Stored items:
· · · · ·
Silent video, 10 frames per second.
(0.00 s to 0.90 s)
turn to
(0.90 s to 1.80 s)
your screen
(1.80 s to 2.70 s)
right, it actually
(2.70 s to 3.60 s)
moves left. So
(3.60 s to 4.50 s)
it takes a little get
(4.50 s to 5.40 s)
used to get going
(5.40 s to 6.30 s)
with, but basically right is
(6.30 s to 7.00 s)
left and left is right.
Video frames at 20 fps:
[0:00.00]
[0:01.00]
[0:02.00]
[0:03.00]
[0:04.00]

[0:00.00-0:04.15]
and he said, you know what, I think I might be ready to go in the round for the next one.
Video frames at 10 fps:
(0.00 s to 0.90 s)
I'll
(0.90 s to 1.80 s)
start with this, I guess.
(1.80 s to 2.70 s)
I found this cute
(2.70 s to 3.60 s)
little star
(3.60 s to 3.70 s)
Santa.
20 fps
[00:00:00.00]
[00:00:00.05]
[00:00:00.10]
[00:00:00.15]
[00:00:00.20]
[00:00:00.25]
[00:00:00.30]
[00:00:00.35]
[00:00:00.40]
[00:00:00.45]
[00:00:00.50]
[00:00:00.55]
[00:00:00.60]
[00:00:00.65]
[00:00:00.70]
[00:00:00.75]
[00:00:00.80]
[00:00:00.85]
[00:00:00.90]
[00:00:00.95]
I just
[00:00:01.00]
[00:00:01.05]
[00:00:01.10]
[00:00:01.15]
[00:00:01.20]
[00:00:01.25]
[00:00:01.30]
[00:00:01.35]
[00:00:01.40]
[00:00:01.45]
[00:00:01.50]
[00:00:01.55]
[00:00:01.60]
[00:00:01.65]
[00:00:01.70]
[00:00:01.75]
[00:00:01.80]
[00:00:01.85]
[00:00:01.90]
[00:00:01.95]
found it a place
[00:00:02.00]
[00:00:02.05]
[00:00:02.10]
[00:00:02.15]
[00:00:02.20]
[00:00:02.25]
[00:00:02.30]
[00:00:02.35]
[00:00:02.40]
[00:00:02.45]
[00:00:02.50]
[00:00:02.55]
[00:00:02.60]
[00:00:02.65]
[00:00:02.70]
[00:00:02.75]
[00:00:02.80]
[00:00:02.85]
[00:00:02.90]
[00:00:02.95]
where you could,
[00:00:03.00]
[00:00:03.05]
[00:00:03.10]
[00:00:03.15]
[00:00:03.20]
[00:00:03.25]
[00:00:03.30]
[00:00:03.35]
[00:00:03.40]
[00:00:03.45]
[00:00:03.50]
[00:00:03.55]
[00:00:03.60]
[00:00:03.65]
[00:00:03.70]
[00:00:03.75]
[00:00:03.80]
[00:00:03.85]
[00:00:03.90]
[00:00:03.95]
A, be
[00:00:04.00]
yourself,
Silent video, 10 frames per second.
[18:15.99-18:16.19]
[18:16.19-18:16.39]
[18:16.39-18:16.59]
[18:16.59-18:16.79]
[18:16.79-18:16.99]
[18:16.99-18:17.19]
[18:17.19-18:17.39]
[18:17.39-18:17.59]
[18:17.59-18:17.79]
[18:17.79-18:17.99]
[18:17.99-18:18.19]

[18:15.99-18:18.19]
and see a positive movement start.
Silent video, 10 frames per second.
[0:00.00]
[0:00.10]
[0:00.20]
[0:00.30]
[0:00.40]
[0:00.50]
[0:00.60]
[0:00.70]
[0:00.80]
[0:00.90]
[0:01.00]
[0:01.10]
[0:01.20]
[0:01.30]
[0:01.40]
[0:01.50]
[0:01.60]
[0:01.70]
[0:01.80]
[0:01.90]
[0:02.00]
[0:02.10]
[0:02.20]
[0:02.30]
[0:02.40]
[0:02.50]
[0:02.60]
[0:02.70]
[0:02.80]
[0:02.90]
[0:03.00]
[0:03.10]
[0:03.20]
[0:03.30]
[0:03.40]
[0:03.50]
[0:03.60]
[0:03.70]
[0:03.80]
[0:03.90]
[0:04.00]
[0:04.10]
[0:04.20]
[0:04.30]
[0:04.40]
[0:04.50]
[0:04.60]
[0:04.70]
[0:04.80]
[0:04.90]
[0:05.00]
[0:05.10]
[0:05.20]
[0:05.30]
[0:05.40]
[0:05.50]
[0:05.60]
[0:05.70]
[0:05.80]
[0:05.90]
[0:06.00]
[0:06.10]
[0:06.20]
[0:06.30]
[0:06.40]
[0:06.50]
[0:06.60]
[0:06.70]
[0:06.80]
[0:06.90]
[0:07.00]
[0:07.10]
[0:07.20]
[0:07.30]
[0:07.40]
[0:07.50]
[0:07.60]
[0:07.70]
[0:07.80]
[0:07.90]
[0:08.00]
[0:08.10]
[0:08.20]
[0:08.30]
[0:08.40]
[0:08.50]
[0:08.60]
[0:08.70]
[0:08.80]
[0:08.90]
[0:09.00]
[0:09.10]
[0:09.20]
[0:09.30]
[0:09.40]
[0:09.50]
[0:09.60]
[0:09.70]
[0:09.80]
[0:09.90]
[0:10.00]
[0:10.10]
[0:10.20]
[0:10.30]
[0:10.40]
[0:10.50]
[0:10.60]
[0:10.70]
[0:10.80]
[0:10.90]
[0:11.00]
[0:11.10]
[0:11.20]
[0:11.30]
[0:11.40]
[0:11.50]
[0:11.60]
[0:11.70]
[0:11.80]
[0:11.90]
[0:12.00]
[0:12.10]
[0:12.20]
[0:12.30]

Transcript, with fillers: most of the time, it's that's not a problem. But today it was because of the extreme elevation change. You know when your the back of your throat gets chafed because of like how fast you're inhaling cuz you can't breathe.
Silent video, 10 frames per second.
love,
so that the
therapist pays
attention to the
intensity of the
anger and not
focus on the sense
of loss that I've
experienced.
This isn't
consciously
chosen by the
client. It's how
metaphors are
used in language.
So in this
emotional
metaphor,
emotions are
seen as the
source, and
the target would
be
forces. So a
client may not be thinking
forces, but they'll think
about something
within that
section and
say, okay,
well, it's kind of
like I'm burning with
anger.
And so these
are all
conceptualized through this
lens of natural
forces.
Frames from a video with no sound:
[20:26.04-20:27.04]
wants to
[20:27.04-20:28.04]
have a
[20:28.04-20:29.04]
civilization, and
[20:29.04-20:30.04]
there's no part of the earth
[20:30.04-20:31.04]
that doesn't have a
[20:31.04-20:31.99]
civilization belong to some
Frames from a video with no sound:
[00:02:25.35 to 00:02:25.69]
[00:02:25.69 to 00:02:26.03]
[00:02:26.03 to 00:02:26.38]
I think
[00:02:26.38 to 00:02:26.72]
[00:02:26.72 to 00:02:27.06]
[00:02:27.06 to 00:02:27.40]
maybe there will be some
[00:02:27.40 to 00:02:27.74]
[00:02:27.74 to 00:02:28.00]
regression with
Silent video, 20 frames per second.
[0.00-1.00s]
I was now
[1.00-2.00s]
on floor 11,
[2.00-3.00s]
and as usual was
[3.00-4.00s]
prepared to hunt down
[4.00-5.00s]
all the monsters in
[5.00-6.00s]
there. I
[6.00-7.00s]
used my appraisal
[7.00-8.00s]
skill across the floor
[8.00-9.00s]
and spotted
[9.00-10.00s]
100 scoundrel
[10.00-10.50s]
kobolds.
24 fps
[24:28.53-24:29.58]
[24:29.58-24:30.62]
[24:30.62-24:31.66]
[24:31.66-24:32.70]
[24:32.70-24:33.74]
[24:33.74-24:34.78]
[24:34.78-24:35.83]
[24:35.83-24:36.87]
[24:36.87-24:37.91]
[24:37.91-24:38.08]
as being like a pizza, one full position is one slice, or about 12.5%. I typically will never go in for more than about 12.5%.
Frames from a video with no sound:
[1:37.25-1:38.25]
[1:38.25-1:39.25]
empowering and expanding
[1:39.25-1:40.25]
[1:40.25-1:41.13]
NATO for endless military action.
· · · · ·
- EXERCISE REQUIREMENTS -
The line with "[2.00-3.00s]" through the last line of the entries above: output exactly those lines and nothing else.

- OUTPUT FOR THIS TASK -
[2.00-3.00s]
and as usual was
[3.00-4.00s]
prepared to hunt down
[4.00-5.00s]
all the monsters in
[5.00-6.00s]
there. I
[6.00-7.00s]
used my appraisal
[7.00-8.00s]
skill across the floor
[8.00-9.00s]
and spotted
[9.00-10.00s]
100 scoundrel
[10.00-10.50s]
kobolds.
24 fps
[24:28.53-24:29.58]
[24:29.58-24:30.62]
[24:30.62-24:31.66]
[24:31.66-24:32.70]
[24:32.70-24:33.74]
[24:33.74-24:34.78]
[24:34.78-24:35.83]
[24:35.83-24:36.87]
[24:36.87-24:37.91]
[24:37.91-24:38.08]
as being like a pizza, one full position is one slice, or about 12.5%. I typically will never go in for more than about 12.5%.
Frames from a video with no sound:
[1:37.25-1:38.25]
[1:38.25-1:39.25]
empowering and expanding
[1:39.25-1:40.25]
[1:40.25-1:41.13]
NATO for endless military action.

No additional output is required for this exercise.